Alfombra roja para los Derechos Humanos
Un encuentro con personalidad y solidez se lleva a cabo en Bogotá por estos días: el Festival Internacional de Cine por los Derechos Humanos, que llega a su segunda versión y es la oportunidad precisa para volver a encontrar películas hechas desde las periferias del espectáculo, desde las preocupaciones por los conflictos que nos rodean.
Como todo arte, el cine es una herramienta política. Para ejercerla a través de un discurso específico (por ejemplo el documental que le filmó Oliver Stone a Hugo Chávez) o, como debería ser siempre, mediante una serie de alusiones, de guiños (La estrategia del caracol, veladamente socialista, o American Sniper, cercana a esa visión conservadora, patriótica, propia de los Estados Unidos).
El cine de carácter independiente, o con producción ajena al sistema de grandes estudios, realiza labores políticas desde su misma concepción y está enviando un permanente mensaje –muchas veces involuntario– de autonomía y beligerancia. Ya ni los libros ni los periódicos desestabilizan a las colectividades con la misma fuerza de hace cien años; los dogmas deben pasar por el colador del aparato publicitario con el fin de lograr sus propósitos. Pero el cine conserva hálitos de pensamiento, de rebeldía, pese a tanta basura industrial exitosa que se filma hoy día. Mientras la enajenación de Rápidos y Furiosos 7 acapara la atención, lo ánimos y la plata del gran público, el circuito de films realizados con bajos presupuestos cunden por los cinco continentes capturando a pocos pero selectos espectadores y brindando las posibilidades de debates que quizás nunca nos planteen los canales privados de televisión.
Uno de esos encuentros con personalidad y solidez se efectúa en Bogotá durante estos días. Se trata del Festival Internacional de Cine por los Derechos Humanos, que llega a su segunda versión y es la oportunidad precisa para volver a encontrar películas hechas desde las periferias del espectáculo, desde las preocupaciones por los conflictos que nos rodean. Considerar el eje temático de la muestra puede ayudar a entender algunos objetivos que se olvidan cuando lo cinematográfico es observado sólo a partir del mero entretenimiento, de la mera diversión.

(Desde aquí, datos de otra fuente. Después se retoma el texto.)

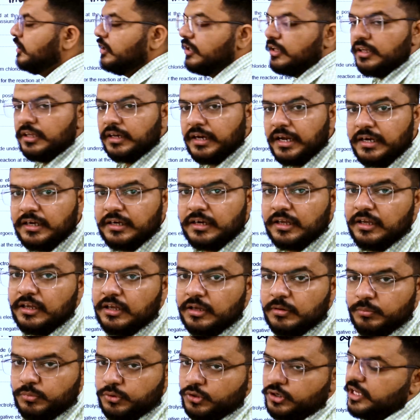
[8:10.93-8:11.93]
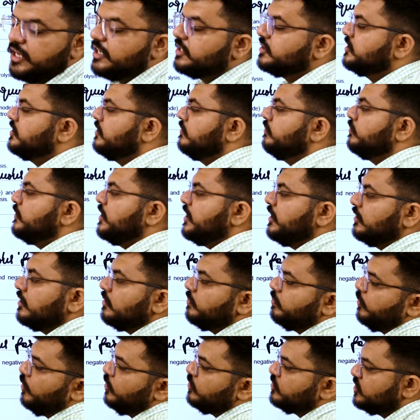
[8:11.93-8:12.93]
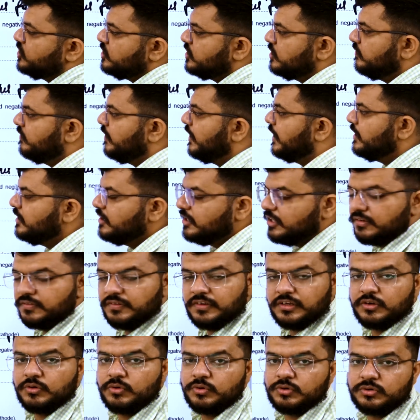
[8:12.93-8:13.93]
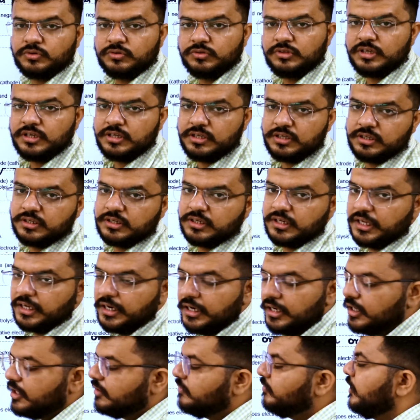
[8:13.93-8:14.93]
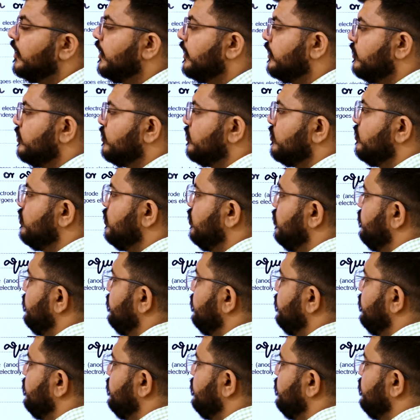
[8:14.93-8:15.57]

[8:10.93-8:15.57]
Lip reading: Right? Potassium being the positive ion, it will go to the negative electrode.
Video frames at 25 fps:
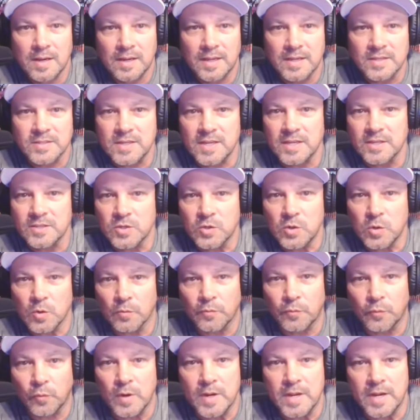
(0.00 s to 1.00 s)
Let's get to
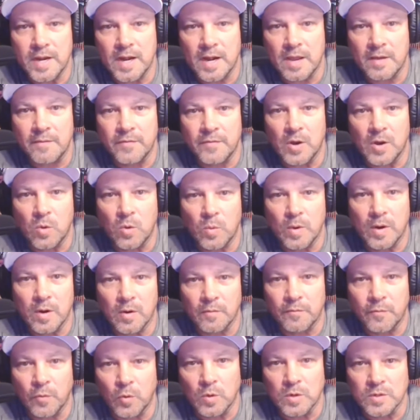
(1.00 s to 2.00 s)
your free NFL
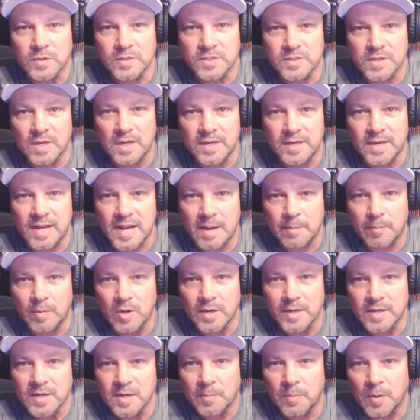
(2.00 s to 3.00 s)
winner for Sunday. I'm
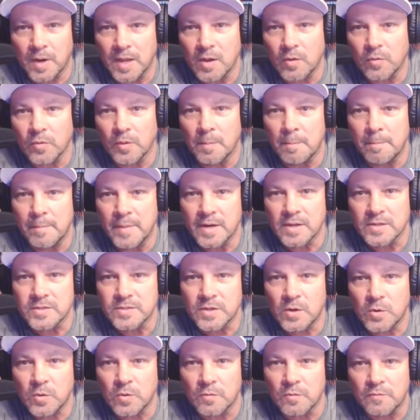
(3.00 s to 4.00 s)
looking to play on the
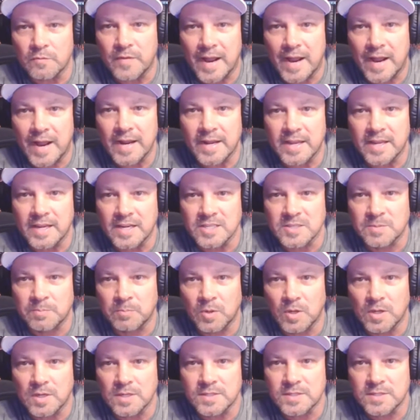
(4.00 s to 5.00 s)
Minnesota Vikings
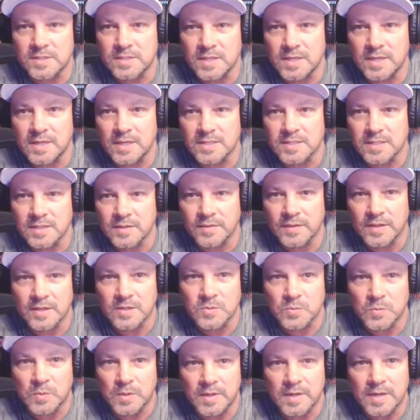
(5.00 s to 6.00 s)
+6 in
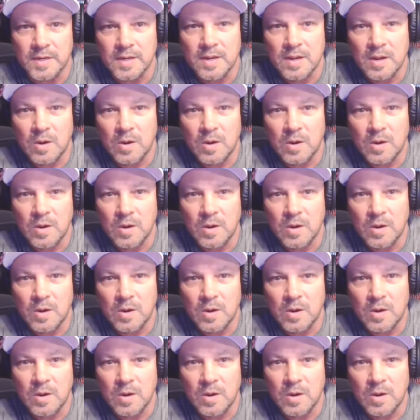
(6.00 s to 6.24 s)
this one.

Los Derechos Humanos, se supone amparados y contemplados por todas las democracias, en apariencia predicados por la Organización de las Naciones Unidas, son hoy posiblemente el código más violado del planeta. Sus filiales, el Derecho Internacional Humanitario o los desconocidos Derechos de Tercera Generación, pasan de agache por nuestros países, reciben interpretaciones que van de las cándidas buenas intenciones hasta los más desfachatados pisoteos. A veces no son sino letra muerta dispuesta a que unos escolares la reciten, materia del olvido o de la indiferencia. Muchos gobiernos y tribunales han hecho de los Derechos Humanos lo que se les ha antojado. En especial dentro de naciones como la nuestra, donde hemos aprendido a desconfiar primero que todo de quienes fabrican las leyes para sus intereses personales, las cortes, el Congreso.
Es ahí, en medio de la sospecha, el miedo y el silencio cuando el arte entra a jugar un papel preponderante con sus búsquedas, su provocación y belleza. Que el cine, manifestación masiva de lo artístico como pocas, indague en la escasa aplicación de los Derechos Humanos o los interrogue o se los recuerde a públicos despistados, es por sí misma y sin excesos de retóricas malintencionadas, una actividad política de gran calado. Fundamental, si se quiere, para estas épocas de intolerancias religiosas, de clase, de raza, larvadas de corrupción y de infamia.
Un festival de cine por los Derechos Humanos, celebrado en un país donde los derechos cruciales de la gente reciben palizas todos los días, sólo puede aplaudirse. Ojalá continúe y su experiencia se expanda a otros países. Porque el arte no es únicamente la invitación a la contemplación detenida. También es un impulso notable que lleva a la acción.